### Work required
Every entry below, from first to last, should be copied exactly.

### Stored items
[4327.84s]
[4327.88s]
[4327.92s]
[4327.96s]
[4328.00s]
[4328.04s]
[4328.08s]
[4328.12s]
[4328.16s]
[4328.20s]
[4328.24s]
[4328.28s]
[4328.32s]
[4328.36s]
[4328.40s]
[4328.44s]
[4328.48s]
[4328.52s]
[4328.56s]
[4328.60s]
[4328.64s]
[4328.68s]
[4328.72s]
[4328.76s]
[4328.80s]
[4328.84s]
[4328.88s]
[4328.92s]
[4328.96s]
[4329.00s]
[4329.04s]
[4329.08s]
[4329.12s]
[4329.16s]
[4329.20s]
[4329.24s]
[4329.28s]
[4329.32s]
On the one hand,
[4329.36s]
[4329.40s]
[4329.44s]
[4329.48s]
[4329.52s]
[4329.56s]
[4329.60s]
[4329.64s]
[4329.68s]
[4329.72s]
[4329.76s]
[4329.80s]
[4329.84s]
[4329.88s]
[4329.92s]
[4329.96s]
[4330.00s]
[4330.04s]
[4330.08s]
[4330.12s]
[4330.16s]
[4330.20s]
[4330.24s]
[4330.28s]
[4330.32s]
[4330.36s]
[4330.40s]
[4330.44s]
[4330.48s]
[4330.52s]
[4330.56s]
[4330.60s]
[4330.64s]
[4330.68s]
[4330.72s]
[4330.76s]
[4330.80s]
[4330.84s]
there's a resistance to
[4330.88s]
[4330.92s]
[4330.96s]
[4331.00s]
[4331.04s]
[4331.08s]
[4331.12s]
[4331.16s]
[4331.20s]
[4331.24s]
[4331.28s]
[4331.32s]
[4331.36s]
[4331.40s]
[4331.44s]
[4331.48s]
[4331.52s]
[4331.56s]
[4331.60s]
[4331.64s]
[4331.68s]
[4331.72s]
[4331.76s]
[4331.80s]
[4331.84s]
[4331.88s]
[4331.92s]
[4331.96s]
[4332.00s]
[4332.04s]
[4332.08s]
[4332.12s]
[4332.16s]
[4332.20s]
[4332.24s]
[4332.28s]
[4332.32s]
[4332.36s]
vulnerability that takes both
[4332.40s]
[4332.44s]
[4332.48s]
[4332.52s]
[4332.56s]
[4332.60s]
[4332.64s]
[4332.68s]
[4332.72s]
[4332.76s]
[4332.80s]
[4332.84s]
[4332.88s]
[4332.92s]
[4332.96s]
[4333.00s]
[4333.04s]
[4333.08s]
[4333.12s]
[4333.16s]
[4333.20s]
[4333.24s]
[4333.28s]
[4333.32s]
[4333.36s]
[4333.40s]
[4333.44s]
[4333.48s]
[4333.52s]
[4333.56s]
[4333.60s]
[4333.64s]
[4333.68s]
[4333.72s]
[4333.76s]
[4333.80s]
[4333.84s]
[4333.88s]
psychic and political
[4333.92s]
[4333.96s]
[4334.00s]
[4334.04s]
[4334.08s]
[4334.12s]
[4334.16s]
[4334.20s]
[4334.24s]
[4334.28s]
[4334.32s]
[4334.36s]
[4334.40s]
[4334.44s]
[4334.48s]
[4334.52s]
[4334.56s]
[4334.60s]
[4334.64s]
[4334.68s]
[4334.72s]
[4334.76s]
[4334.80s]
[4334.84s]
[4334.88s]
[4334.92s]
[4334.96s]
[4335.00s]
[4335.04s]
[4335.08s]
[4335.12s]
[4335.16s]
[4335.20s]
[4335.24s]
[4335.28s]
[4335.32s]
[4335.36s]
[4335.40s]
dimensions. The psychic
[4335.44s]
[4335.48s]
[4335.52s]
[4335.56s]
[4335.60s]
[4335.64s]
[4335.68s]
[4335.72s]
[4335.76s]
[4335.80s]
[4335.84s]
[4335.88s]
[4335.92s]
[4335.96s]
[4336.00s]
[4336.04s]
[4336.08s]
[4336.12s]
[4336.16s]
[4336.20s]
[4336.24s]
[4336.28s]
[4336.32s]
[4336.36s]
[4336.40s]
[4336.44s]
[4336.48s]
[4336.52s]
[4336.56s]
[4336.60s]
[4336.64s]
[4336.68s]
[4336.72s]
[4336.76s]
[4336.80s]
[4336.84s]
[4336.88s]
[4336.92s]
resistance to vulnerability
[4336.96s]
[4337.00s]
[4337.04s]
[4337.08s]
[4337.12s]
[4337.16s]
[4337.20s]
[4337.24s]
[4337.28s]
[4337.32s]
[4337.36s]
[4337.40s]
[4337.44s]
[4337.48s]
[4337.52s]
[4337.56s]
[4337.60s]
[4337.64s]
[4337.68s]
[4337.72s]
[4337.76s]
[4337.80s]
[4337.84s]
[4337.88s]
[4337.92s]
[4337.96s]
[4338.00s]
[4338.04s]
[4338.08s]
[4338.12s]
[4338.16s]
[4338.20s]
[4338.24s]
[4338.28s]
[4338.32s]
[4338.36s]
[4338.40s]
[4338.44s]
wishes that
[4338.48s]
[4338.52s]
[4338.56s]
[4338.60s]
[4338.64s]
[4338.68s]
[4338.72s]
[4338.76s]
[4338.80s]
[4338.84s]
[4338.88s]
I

### Written reply
[4327.84s]
[4327.88s]
[4327.92s]
[4327.96s]
[4328.00s]
[4328.04s]
[4328.08s]
[4328.12s]
[4328.16s]
[4328.20s]
[4328.24s]
[4328.28s]
[4328.32s]
[4328.36s]
[4328.40s]
[4328.44s]
[4328.48s]
[4328.52s]
[4328.56s]
[4328.60s]
[4328.64s]
[4328.68s]
[4328.72s]
[4328.76s]
[4328.80s]
[4328.84s]
[4328.88s]
[4328.92s]
[4328.96s]
[4329.00s]
[4329.04s]
[4329.08s]
[4329.12s]
[4329.16s]
[4329.20s]
[4329.24s]
[4329.28s]
[4329.32s]
On the one hand,
[4329.36s]
[4329.40s]
[4329.44s]
[4329.48s]
[4329.52s]
[4329.56s]
[4329.60s]
[4329.64s]
[4329.68s]
[4329.72s]
[4329.76s]
[4329.80s]
[4329.84s]
[4329.88s]
[4329.92s]
[4329.96s]
[4330.00s]
[4330.04s]
[4330.08s]
[4330.12s]
[4330.16s]
[4330.20s]
[4330.24s]
[4330.28s]
[4330.32s]
[4330.36s]
[4330.40s]
[4330.44s]
[4330.48s]
[4330.52s]
[4330.56s]
[4330.60s]
[4330.64s]
[4330.68s]
[4330.72s]
[4330.76s]
[4330.80s]
[4330.84s]
there's a resistance to
[4330.88s]
[4330.92s]
[4330.96s]
[4331.00s]
[4331.04s]
[4331.08s]
[4331.12s]
[4331.16s]
[4331.20s]
[4331.24s]
[4331.28s]
[4331.32s]
[4331.36s]
[4331.40s]
[4331.44s]
[4331.48s]
[4331.52s]
[4331.56s]
[4331.60s]
[4331.64s]
[4331.68s]
[4331.72s]
[4331.76s]
[4331.80s]
[4331.84s]
[4331.88s]
[4331.92s]
[4331.96s]
[4332.00s]
[4332.04s]
[4332.08s]
[4332.12s]
[4332.16s]
[4332.20s]
[4332.24s]
[4332.28s]
[4332.32s]
[4332.36s]
vulnerability that takes both
[4332.40s]
[4332.44s]
[4332.48s]
[4332.52s]
[4332.56s]
[4332.60s]
[4332.64s]
[4332.68s]
[4332.72s]
[4332.76s]
[4332.80s]
[4332.84s]
[4332.88s]
[4332.92s]
[4332.96s]
[4333.00s]
[4333.04s]
[4333.08s]
[4333.12s]
[4333.16s]
[4333.20s]
[4333.24s]
[4333.28s]
[4333.32s]
[4333.36s]
[4333.40s]
[4333.44s]
[4333.48s]
[4333.52s]
[4333.56s]
[4333.60s]
[4333.64s]
[4333.68s]
[4333.72s]
[4333.76s]
[4333.80s]
[4333.84s]
[4333.88s]
psychic and political
[4333.92s]
[4333.96s]
[4334.00s]
[4334.04s]
[4334.08s]
[4334.12s]
[4334.16s]
[4334.20s]
[4334.24s]
[4334.28s]
[4334.32s]
[4334.36s]
[4334.40s]
[4334.44s]
[4334.48s]
[4334.52s]
[4334.56s]
[4334.60s]
[4334.64s]
[4334.68s]
[4334.72s]
[4334.76s]
[4334.80s]
[4334.84s]
[4334.88s]
[4334.92s]
[4334.96s]
[4335.00s]
[4335.04s]
[4335.08s]
[4335.12s]
[4335.16s]
[4335.20s]
[4335.24s]
[4335.28s]
[4335.32s]
[4335.36s]
[4335.40s]
dimensions. The psychic
[4335.44s]
[4335.48s]
[4335.52s]
[4335.56s]
[4335.60s]
[4335.64s]
[4335.68s]
[4335.72s]
[4335.76s]
[4335.80s]
[4335.84s]
[4335.88s]
[4335.92s]
[4335.96s]
[4336.00s]
[4336.04s]
[4336.08s]
[4336.12s]
[4336.16s]
[4336.20s]
[4336.24s]
[4336.28s]
[4336.32s]
[4336.36s]
[4336.40s]
[4336.44s]
[4336.48s]
[4336.52s]
[4336.56s]
[4336.60s]
[4336.64s]
[4336.68s]
[4336.72s]
[4336.76s]
[4336.80s]
[4336.84s]
[4336.88s]
[4336.92s]
resistance to vulnerability
[4336.96s]
[4337.00s]
[4337.04s]
[4337.08s]
[4337.12s]
[4337.16s]
[4337.20s]
[4337.24s]
[4337.28s]
[4337.32s]
[4337.36s]
[4337.40s]
[4337.44s]
[4337.48s]
[4337.52s]
[4337.56s]
[4337.60s]
[4337.64s]
[4337.68s]
[4337.72s]
[4337.76s]
[4337.80s]
[4337.84s]
[4337.88s]
[4337.92s]
[4337.96s]
[4338.00s]
[4338.04s]
[4338.08s]
[4338.12s]
[4338.16s]
[4338.20s]
[4338.24s]
[4338.28s]
[4338.32s]
[4338.36s]
[4338.40s]
[4338.44s]
wishes that
[4338.48s]
[4338.52s]
[4338.56s]
[4338.60s]
[4338.64s]
[4338.68s]
[4338.72s]
[4338.76s]
[4338.80s]
[4338.84s]
[4338.88s]
I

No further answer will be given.